Bruce Beehler

Bruce McPherson Beehler ( born October 11, 1951 in Baltimore, Maryland) is an American ornithologist, ecologist and conservationist. He is considered an expert on the avifauna of New Guinea.

Life and work

Bruce Beehlers parents William Henry and Cary Beehler (nee Baxter) were merchants. In 1974, he graduated from Williams College in Williamstown, Massachusetts Bachelor of Arts. In 1978 he received his Master of Arts degree from Princeton University. In 1983 he received his doctorate with his dissertation "The Behavioral Ecology of four Birds of Paradise " to the Ph.D.. Beehlers work focuses on the conservation biology and tropical ecology. Since 1975 he has been studying the biodiversity of New Guinea. International created a stir his initiated by the organization Conservation International expedition into the largely unexplored Foja Mountains West New Guinea in December 2005, where he and his team reach the discovery of some 40 new species and the world's first photos of the Berlepschen ray bird of paradise and the Yellow-crowned gardener. In a new expedition to the Foja Mountains in June 2007, accompanied by a film crew from the news magazine 60 Minutes, he discovered a new Riesenbaumrattenart and a new Schlafbeutlerart. He also traveled to India, Madagascar, Indonesia, the Philippines, Panama, and the Ivory Coast. Beehler wrote several books about the birds and the ecology of New Guinea, including Upland birds of northeastern New Guinea: A guide to the hill and mountain birds of Morobe Province ( 1978), Species - checklist of the birds of New Guinea (1985 ), Birds of New Guinea (1986 ), A Naturalist in New Guinea (1991 ), The Birds of Paradise (1998), The Ecology of Indonesian Papua ( 2 volumes) (2007) and Lost Worlds: Adventures in the tropical rainforest (2008).

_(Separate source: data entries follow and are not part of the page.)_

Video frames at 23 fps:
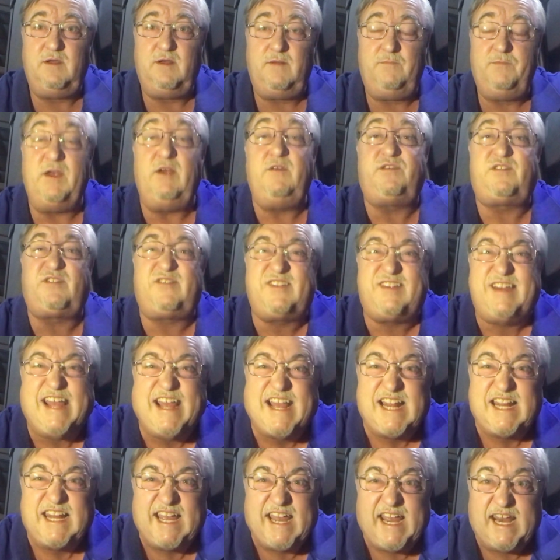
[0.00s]
They're
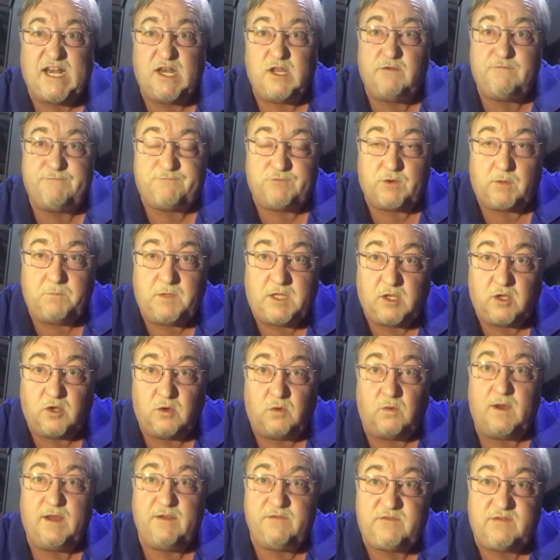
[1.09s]
stealing from
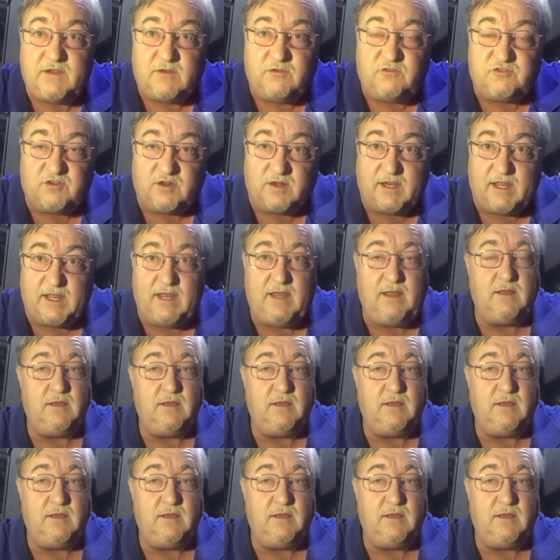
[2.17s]
you, essentially.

Since 1982 married Bruce Beehler with Carol Elizabeth Hare ( a graphic designer ). In 2007, he named the wattled ( Melipotes carolae ) after his wife.

Ehrentaxa

Sidney Dillon Ripley in 1977 named the New Ireland - South Sea subspecies of Turdus poliocephalus beehleri ​​by Beehler, in 1976, the holotype collected. 1999 honored the botanist Wayne Takeuchi from the Bernice P. Bishop Museum Bruce Beehler with the epithet of the plant species Glochidion beehleri ​​from the family of Phyllanthaceae that occurs in West New Guinea.